半導体の国際学会の1つ、「VLSIシンポジウム」が、6月18~22日、ハワイのホノルルにあるヒルトン・ハワイアン・ビレッジにて開催される。「VLSIシンポジウム」は、ハワイと京都で隔年開催されており、昨年2017年は京都だったので、今年はハワイでの開催となった。
学会に先立って、記者会見が4月17日に東京で行われた。それによれば、今年の「VLSIシンポジウム」のテーマは、 "Technology, Circuits, and Systems for Smart Living (スマートな生活に向けた技術と回路、システム)" であり、機械学習、IoT、AI、ウェアラブル/埋め込み型デバイス、ビッグデータ、クラウドコンピューティングなど、“スマートな生活”に向けた様々なデバイス、回路、システムの新技術が取り上げられるという。
一言でいえば、今年のVLSIシンポジウムは、 “AI”をメインテーマとした学会となる。学会委員長を務めている慶応義塾大学の黒田忠広教授は、冒頭の概要説明で、「AIの進展を半導体産業として推進する発表が多数」あり、「AIの発展の原動力は半導体」であって、「VLSIシンポジウムはAIの将来を見定める絶好の機会」であることを強調した。

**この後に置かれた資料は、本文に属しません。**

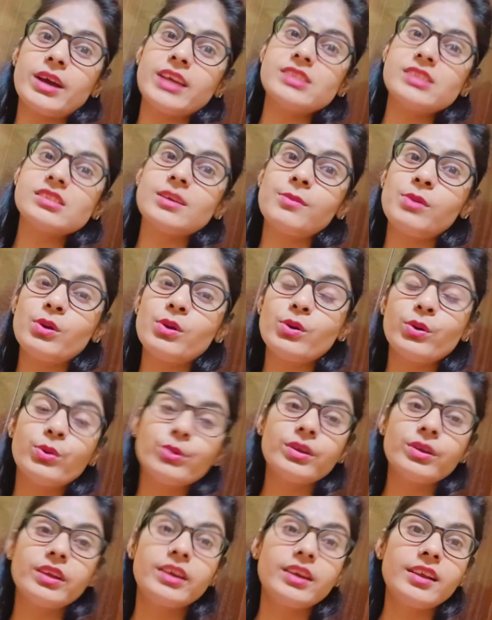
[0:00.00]
हम
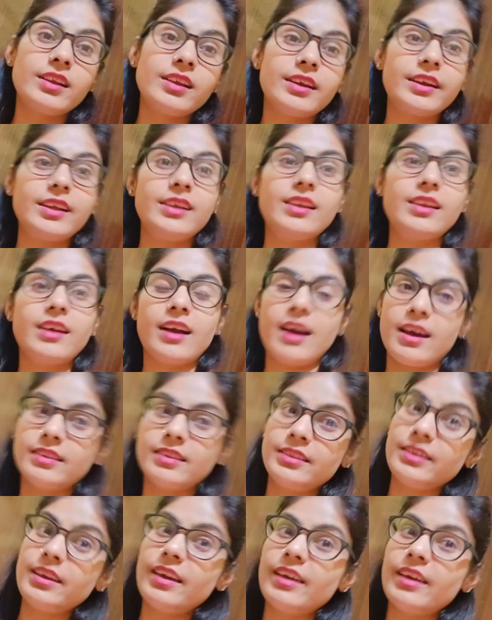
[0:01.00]
लोगों ने लड़ी लगा
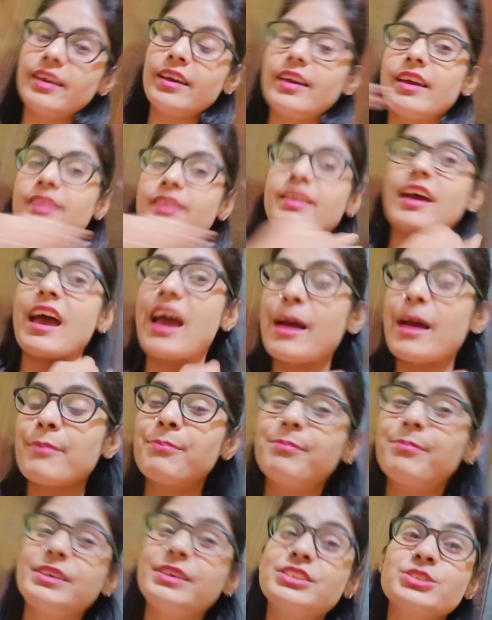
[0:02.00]
दी है एंड
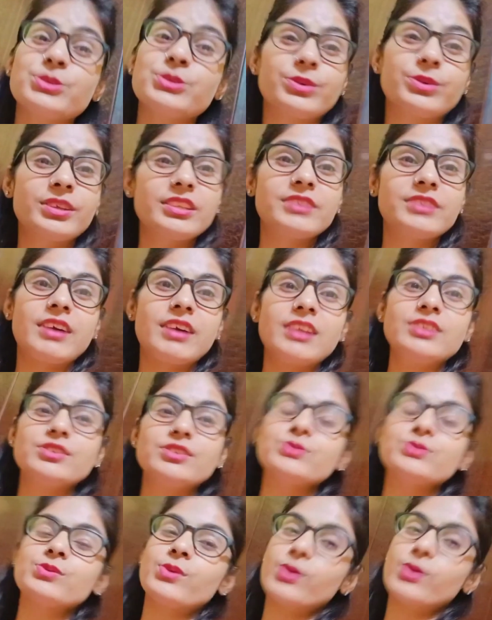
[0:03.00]
हैप्पी छोटी दिवाली
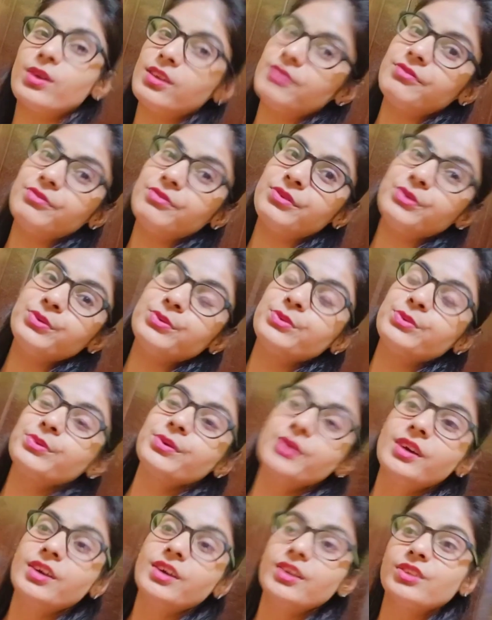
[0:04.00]
टू ऑल ऑफ़ यू
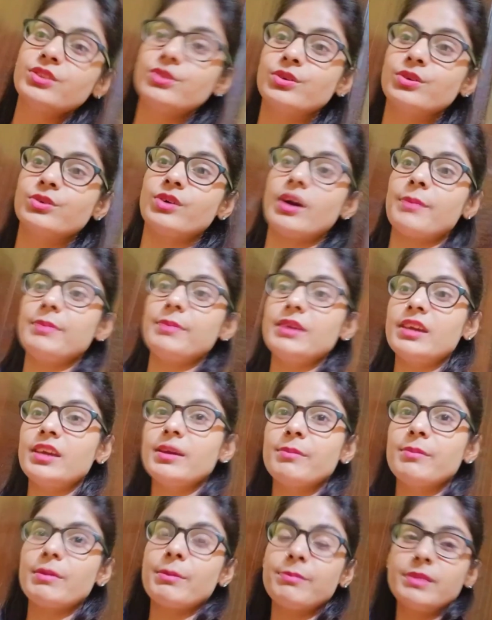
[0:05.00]
तो
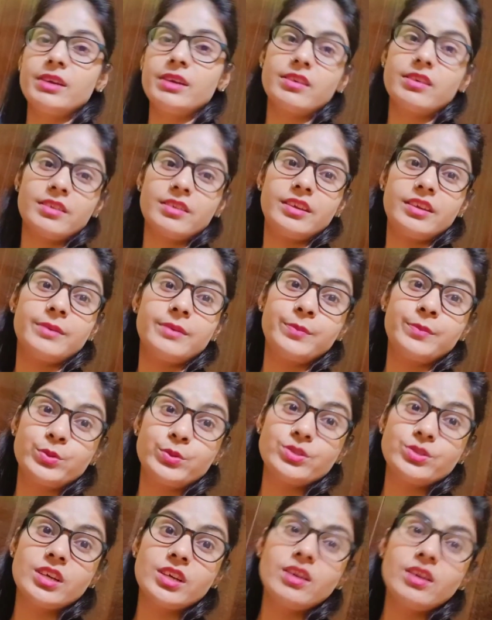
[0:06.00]
अभी मम्मी कर रही हैं
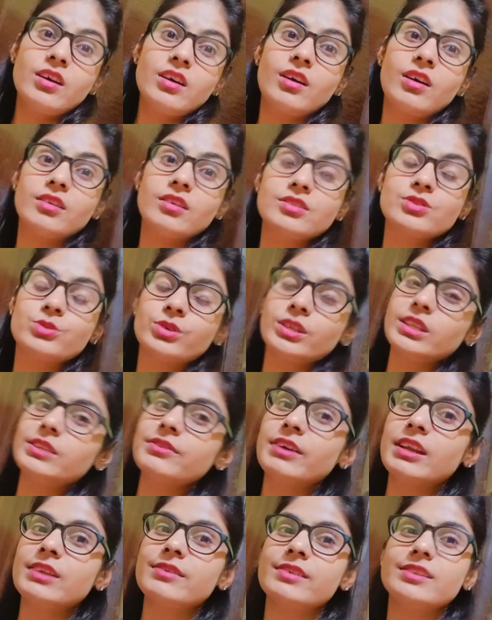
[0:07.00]
पूजा और छोटी
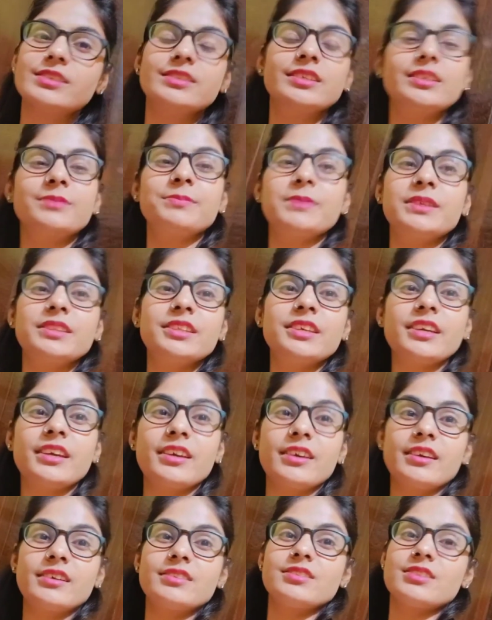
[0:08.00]
दिवाली वाले दिन भी
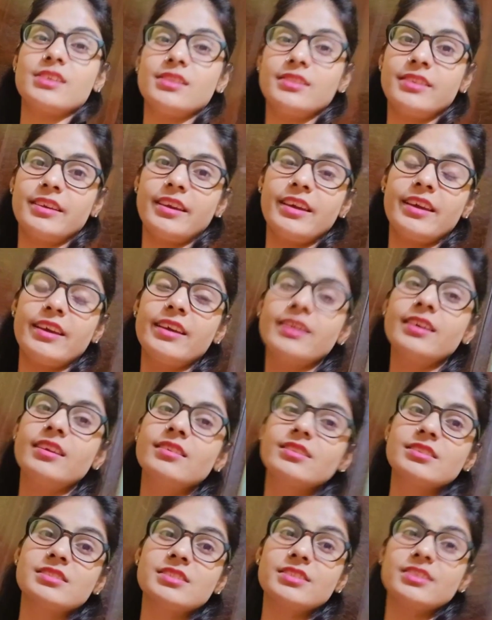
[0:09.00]
दिए जलते हैं
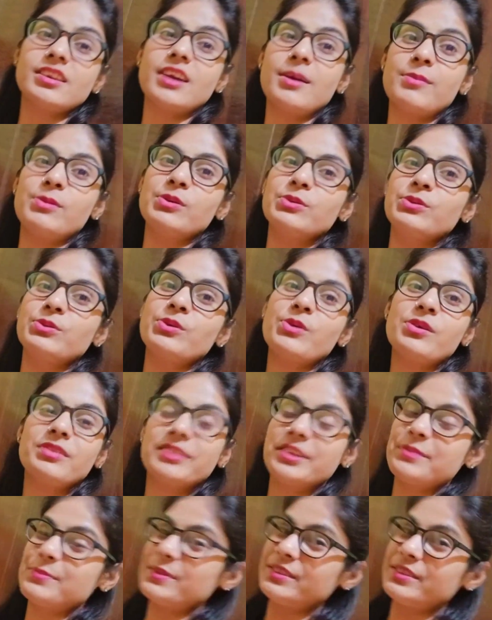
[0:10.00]
जैसे कि आप लोगों को
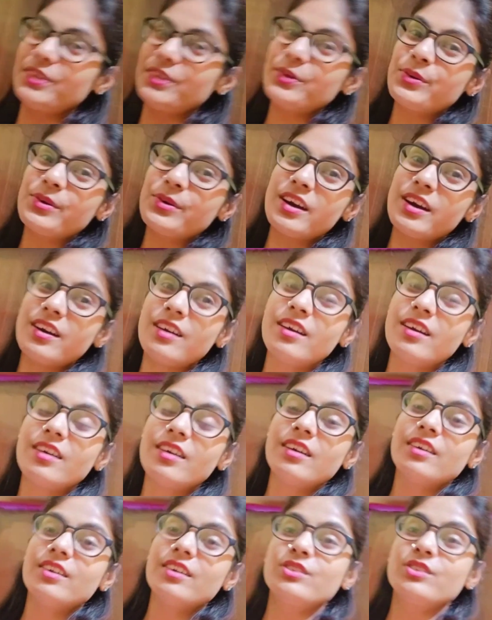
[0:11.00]
ऑलरेडी पता ही होगा
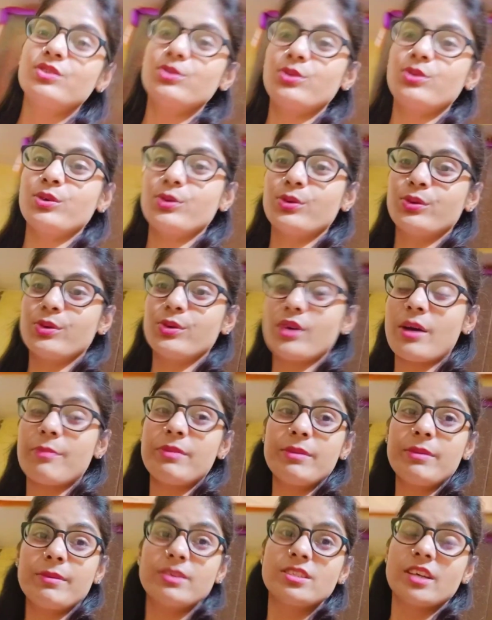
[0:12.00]
तो
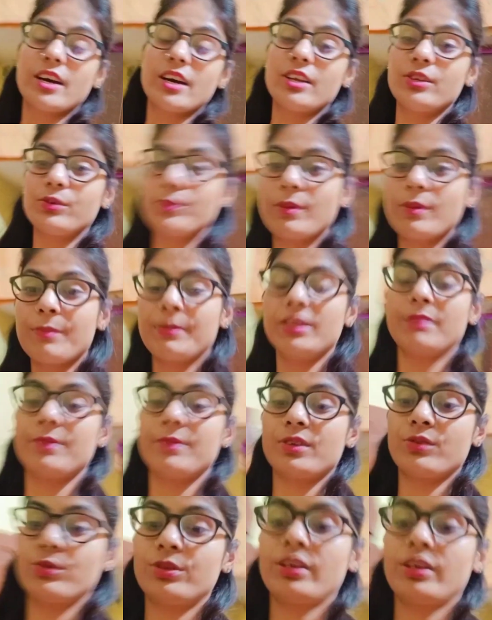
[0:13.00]
अभी मैं जा रही हूँ मम्मी ने
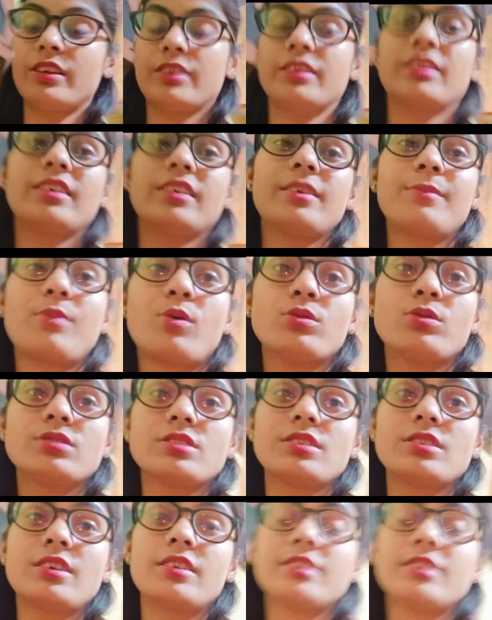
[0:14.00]
मेरे को दे रखे हैं बहुत
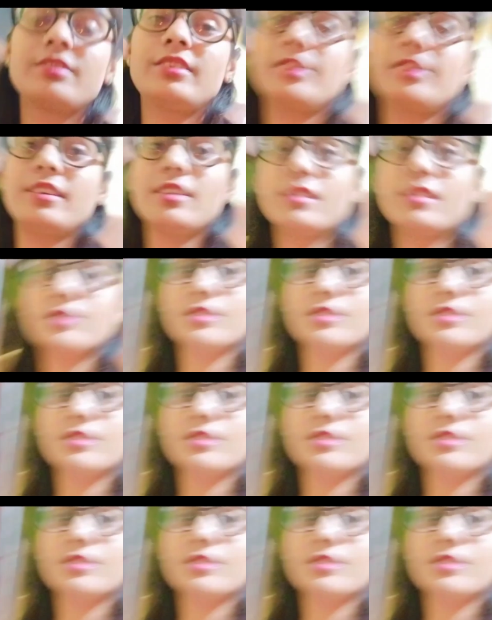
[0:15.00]
सारे दिएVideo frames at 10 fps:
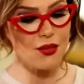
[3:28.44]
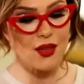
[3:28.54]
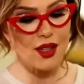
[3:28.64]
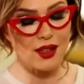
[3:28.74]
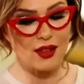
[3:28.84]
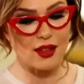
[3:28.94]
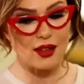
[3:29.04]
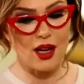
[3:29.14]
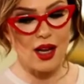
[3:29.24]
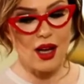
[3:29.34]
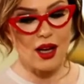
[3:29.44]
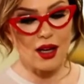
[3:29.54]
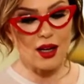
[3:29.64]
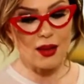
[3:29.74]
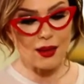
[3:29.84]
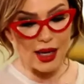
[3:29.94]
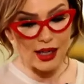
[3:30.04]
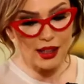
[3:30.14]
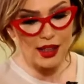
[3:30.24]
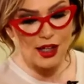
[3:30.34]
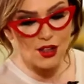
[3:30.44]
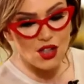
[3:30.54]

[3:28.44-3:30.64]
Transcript: في كثير آه، رح احكي عنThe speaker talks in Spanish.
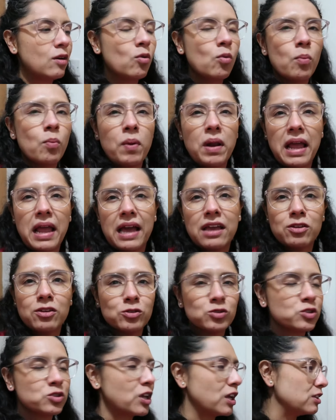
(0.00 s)
de
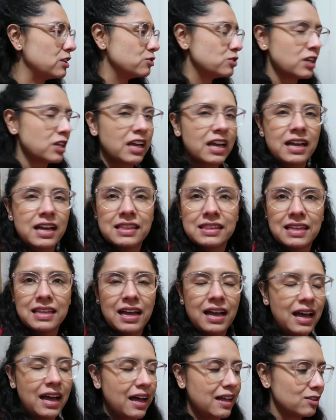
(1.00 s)
cumpleaños que nos
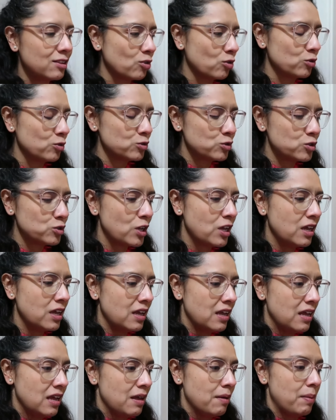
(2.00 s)
encanta a todos.
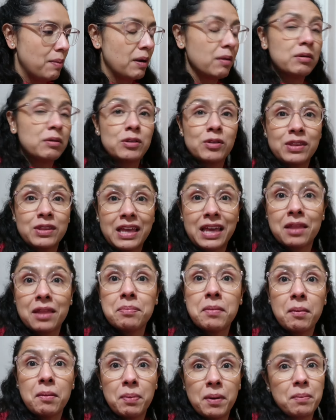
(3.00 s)
Pero bueno,
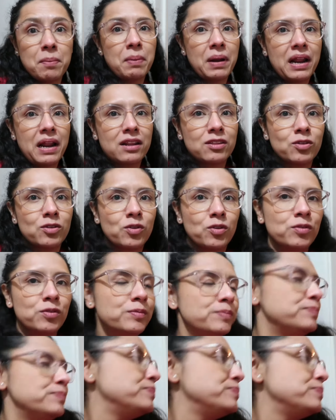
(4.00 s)
déjenme preparar todo.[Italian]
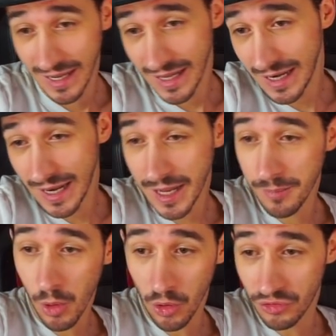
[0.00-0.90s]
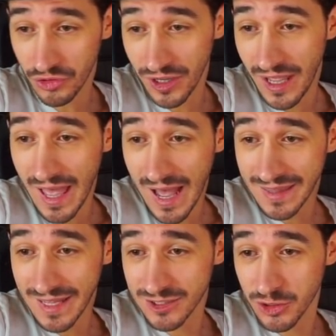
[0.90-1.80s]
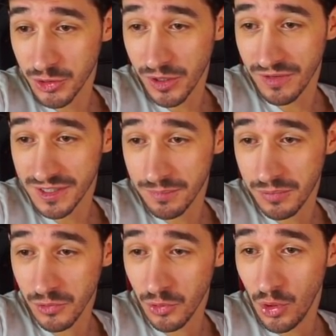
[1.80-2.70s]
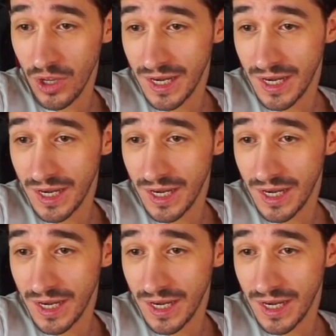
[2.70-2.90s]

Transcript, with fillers: le emote. Adesso non avete piùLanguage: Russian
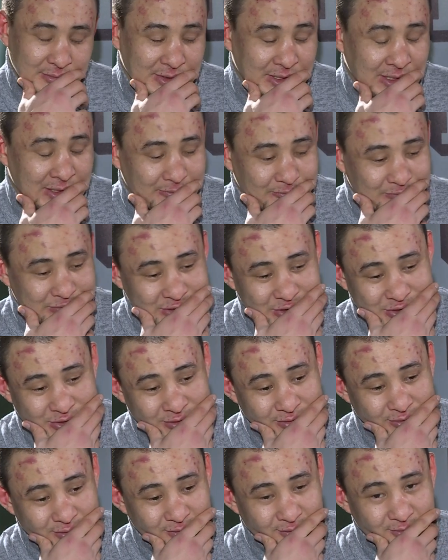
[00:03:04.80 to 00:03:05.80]
Я
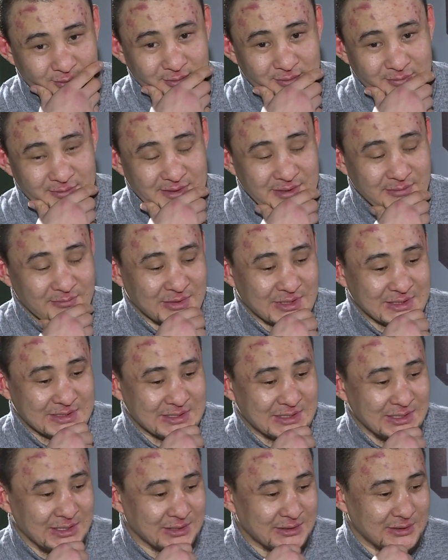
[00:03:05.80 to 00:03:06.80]
пришел в
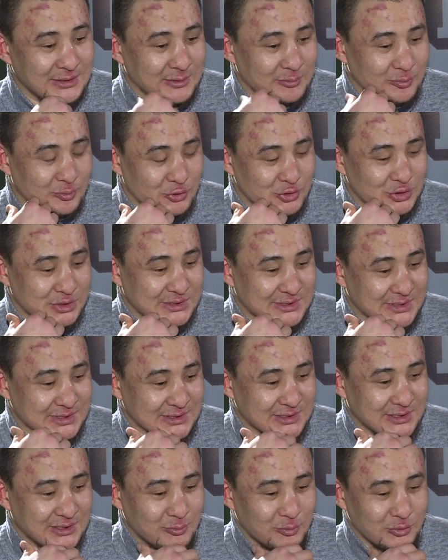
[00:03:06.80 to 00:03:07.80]
17 лет, можно
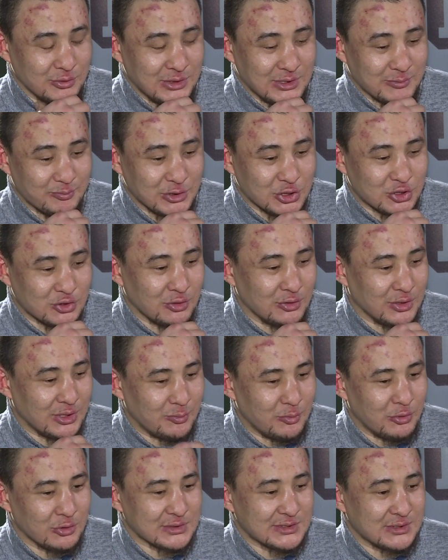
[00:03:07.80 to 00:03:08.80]
сказать, я пришел на
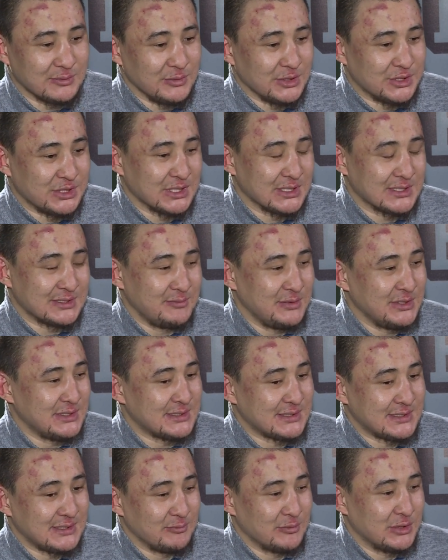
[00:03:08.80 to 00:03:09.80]
бокс, и мне через
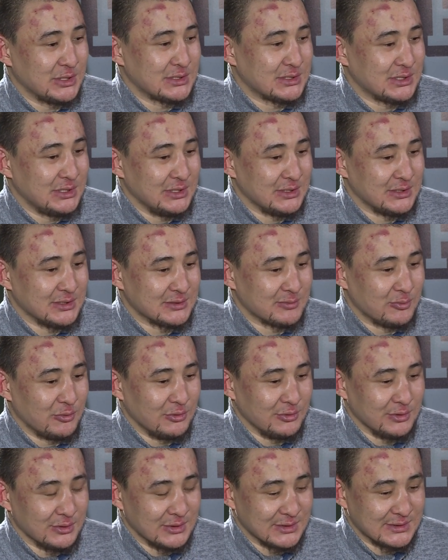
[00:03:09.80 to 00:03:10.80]
месяц 17 лет
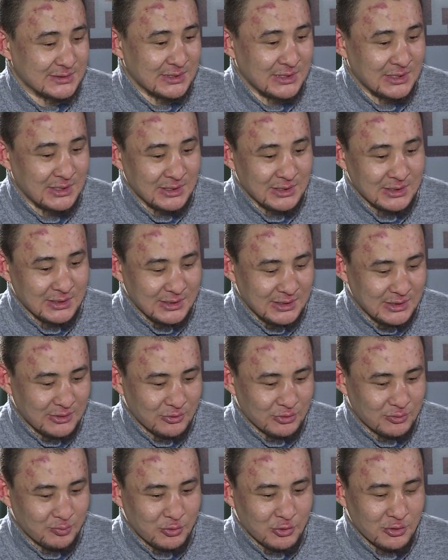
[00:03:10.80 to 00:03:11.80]
исполнилось. Я
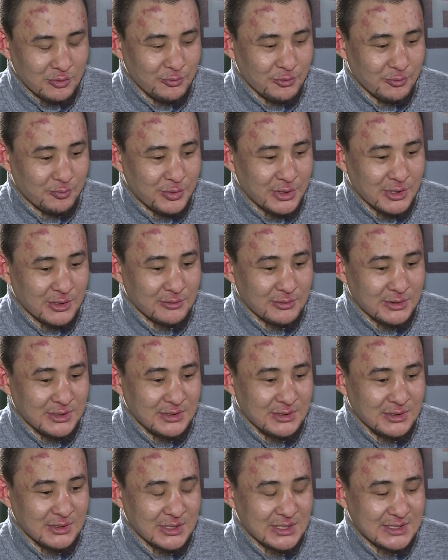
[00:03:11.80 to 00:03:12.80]
вот помню,
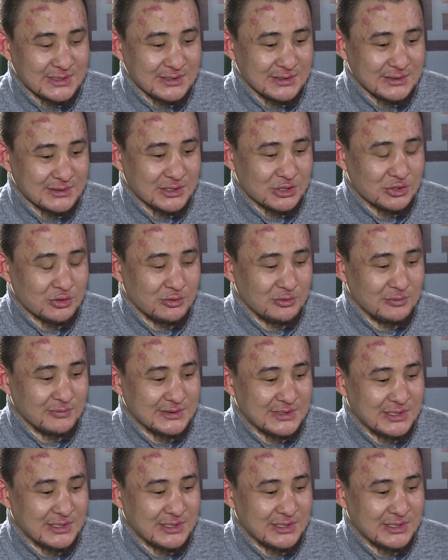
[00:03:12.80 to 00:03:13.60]
первый раз я зашел в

本稿では、まず、世の中に多数存在する半導体の学会において、「VLSIシンポジウム」がどのような位置づけなのかを説明する。その上で、「VLSIシンポジウム」等をはじめとする主要な国際学会の論文を分析すると、半導体の技術の将来動向がかなり正確に予測できることを論じる。それゆえ、VLSIシンポジウムなどの国際学会は、製造装置メーカーや材料メーカーのマーケティングの場として、極めて重要なであることを述べたい。
どんな学会があるか
半導体の主な学会の一覧表を図1に示す。その中で、ISSCC、IEDM、VLSIシンポジウムは、3大国際学会と位置付けられている。